#### Task to carry out:
Starting at the line that contains "[0:03.60-0:04.50]", write out every line through the end of the records below exactly as it appears, and leave out all pictures.

··· Given data

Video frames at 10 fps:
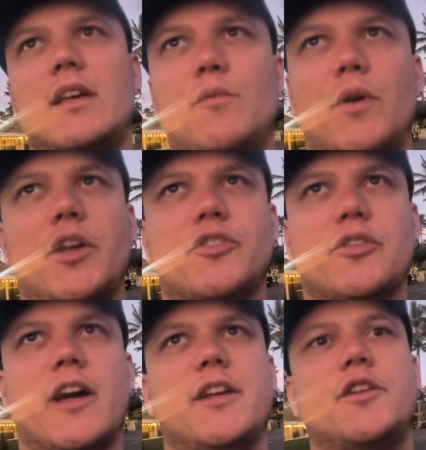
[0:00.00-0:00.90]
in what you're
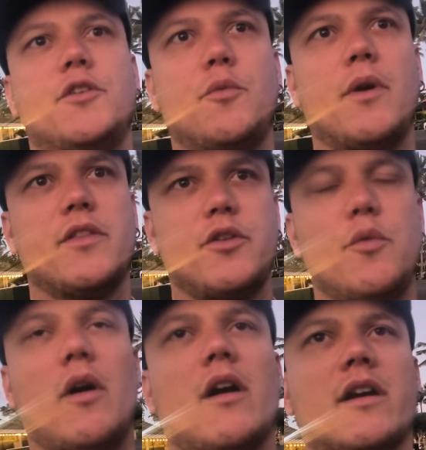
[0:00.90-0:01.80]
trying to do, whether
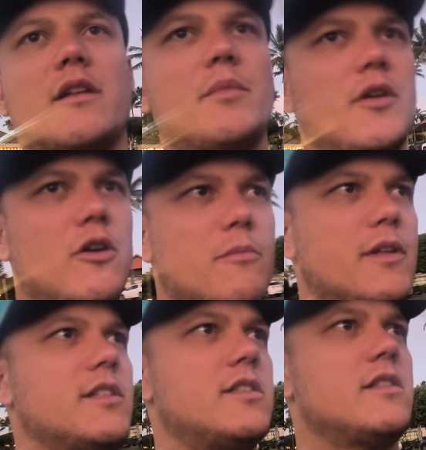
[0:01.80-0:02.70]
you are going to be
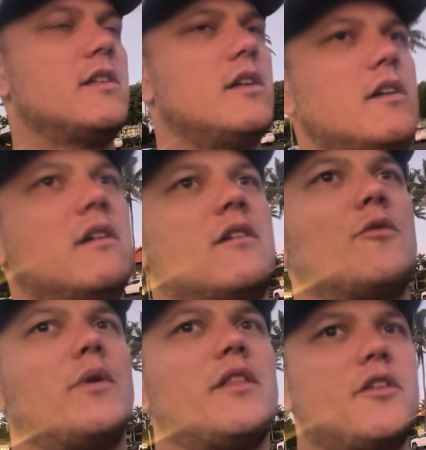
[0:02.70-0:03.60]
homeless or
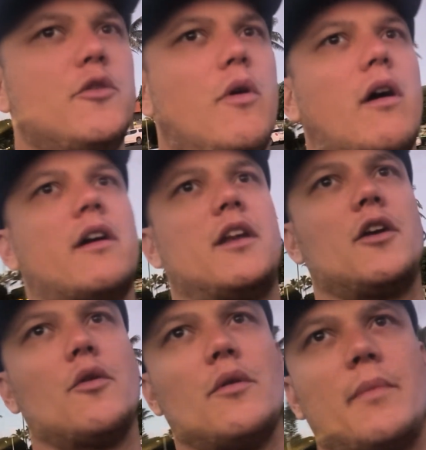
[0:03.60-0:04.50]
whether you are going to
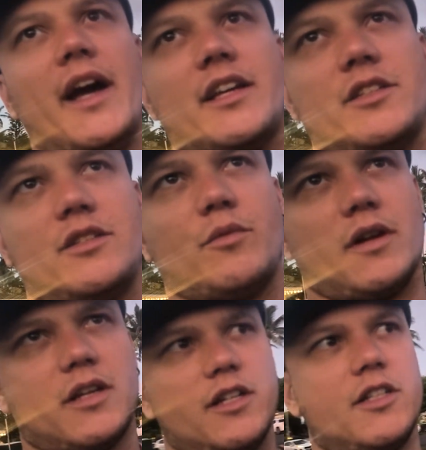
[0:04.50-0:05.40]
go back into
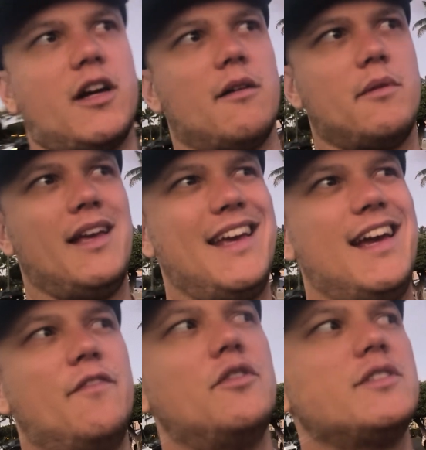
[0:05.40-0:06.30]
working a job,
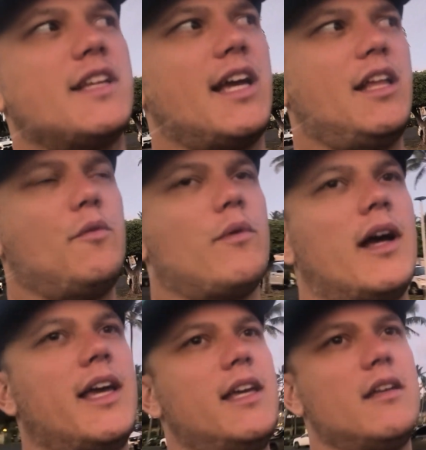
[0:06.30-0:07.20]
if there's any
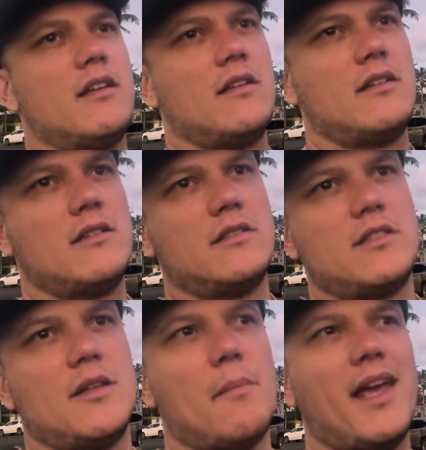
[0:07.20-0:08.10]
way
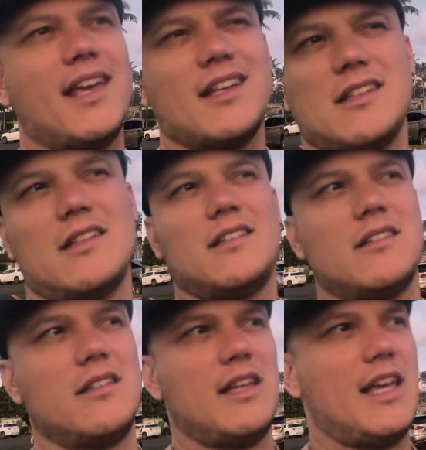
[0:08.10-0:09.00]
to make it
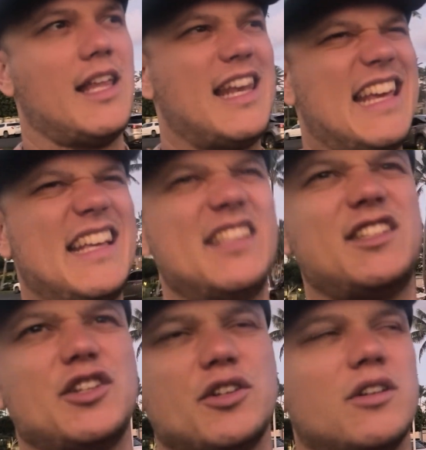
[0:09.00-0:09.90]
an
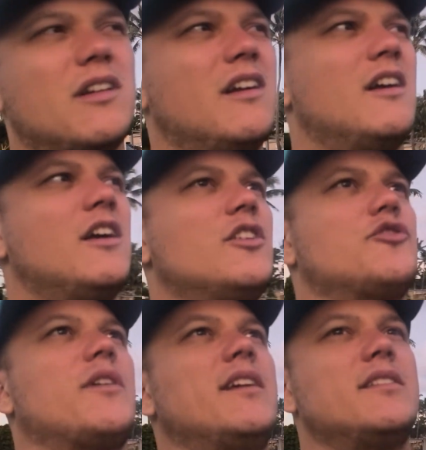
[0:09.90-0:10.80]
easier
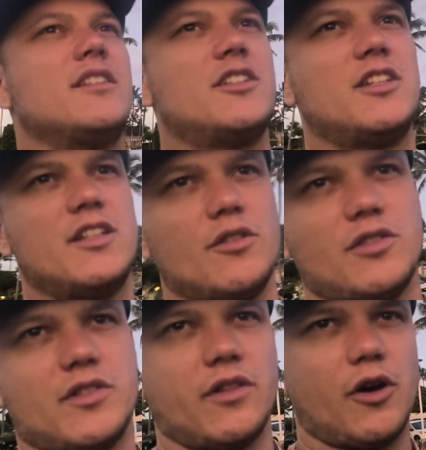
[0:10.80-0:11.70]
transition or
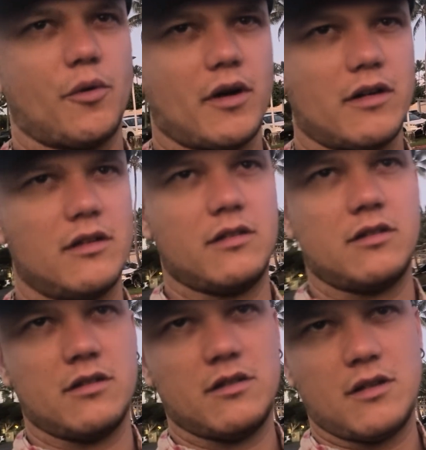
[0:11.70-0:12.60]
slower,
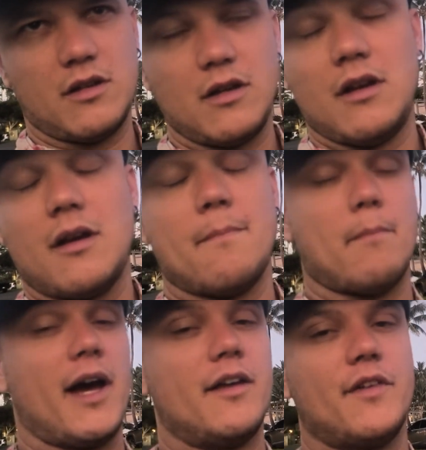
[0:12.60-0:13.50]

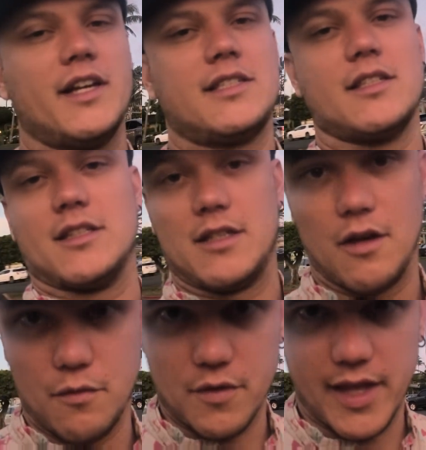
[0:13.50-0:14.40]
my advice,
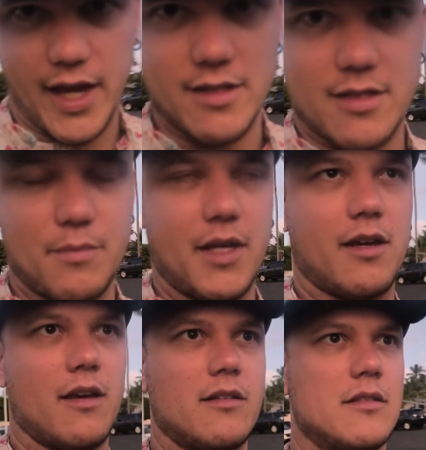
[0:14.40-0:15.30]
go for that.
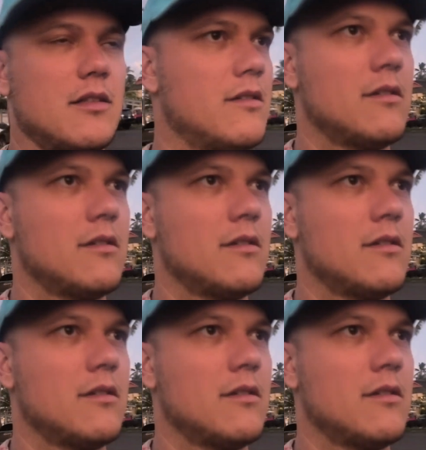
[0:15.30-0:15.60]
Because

······

#### The answer:
[0:03.60-0:04.50]
whether you are going to
[0:04.50-0:05.40]
go back into
[0:05.40-0:06.30]
working a job,
[0:06.30-0:07.20]
if there's any
[0:07.20-0:08.10]
way
[0:08.10-0:09.00]
to make it
[0:09.00-0:09.90]
an
[0:09.90-0:10.80]
easier
[0:10.80-0:11.70]
transition or
[0:11.70-0:12.60]
slower,
[0:12.60-0:13.50]

[0:13.50-0:14.40]
my advice,
[0:14.40-0:15.30]
go for that.
[0:15.30-0:15.60]
Because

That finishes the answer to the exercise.